Commuting at -8 Degrees
Sounds tough, but it's really possible to travel quite comfortably. Here's a guide.
Winter commuting limbo started this morning with an actual temperature of six below zero when my wife Liz pedaled off to work. She now teaches at a neighborhood school, so her commute is short, but she rode through the winter months when she taught at a school five miles away. By the time I published this blog post and left at 8 AM, it was eight below zero.
Her secret to staying warm is a cool (in a stylish way) red vintage snowmobile suit, a Bern helmet with the winter liner, warm boots with platform pedals and thick mittens. Because it snowed yesterday just before the temperatures plunged, the side roads she takes to work were still icy and compacted, rutted snow. Normally Liz rides her Workcycles Omafiets, but given the slippery conditions, she pulled the Courtney lugged, single-speed mountain bike with Nokian Mount and Ground studded tires from our stable.

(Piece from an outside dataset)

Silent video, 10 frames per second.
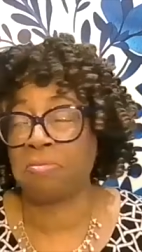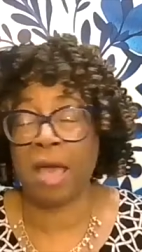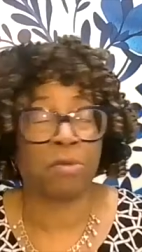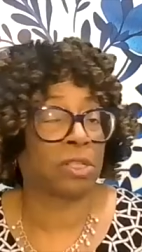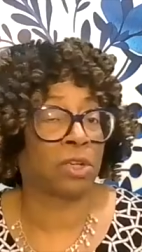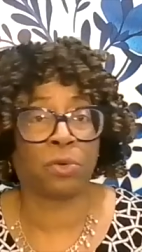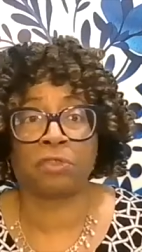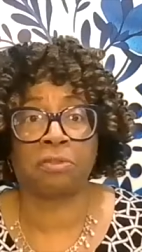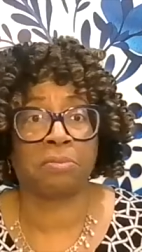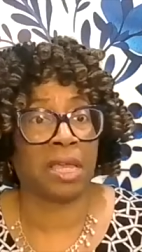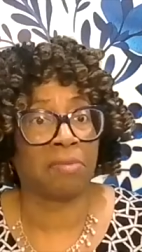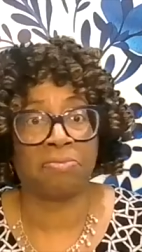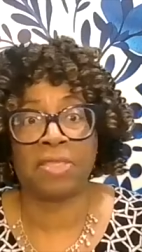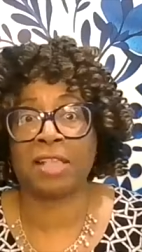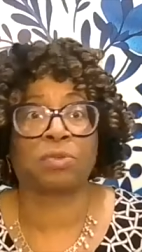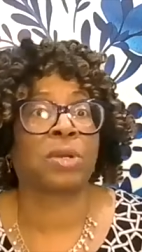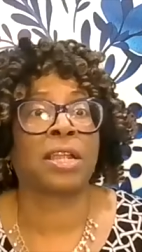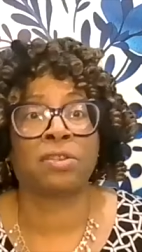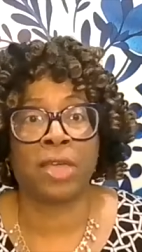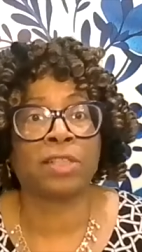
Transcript: that was a career for me. That's what I knew.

Regular readers know I now have a dedicated “Bring It Mother Nature” commuter bike in my Schlick Northpaw fat bike. I have my Schlick set up with full coverage fenders from Big O Manufacturing in Minneapolish, Dillinger 4 studded tires from 45Nrth, Shimano Alfine dynamo hub powering a Supernova E3 and Gates Center track Carbon Belt Drive to an Alfine 11 driving the sled.
At five below, my lower body is fine in long underwear and a pair of regular pants. Merino wool turtleneck from Minus 33 and a couple wool sweaters keep me warm and also breath better than high-tech stuff, but I do keep a breathable Marmot Precip rain jacket with pit zips in case of precipitation when I need a shell.
People who don’t bike to work in the winter sometimes find it hard to believe, but it really isn’t all that difficult to stay warm if your commute is under 10 miles. The real trick is to learn how to dress so you don’t get sweaty riding to work and have to sit in damp clothing until it dries. I actually find it easier to ride in extreme cold than extreme heat. Once it is over 80 degrees, I can’t figure out any way to ride my bike and not sweat.
What is your system for staying warm when the mercury plunges? Do you have a lower limit for commuting? How about a record low temperature you have ridden your bike? Let us know in comments.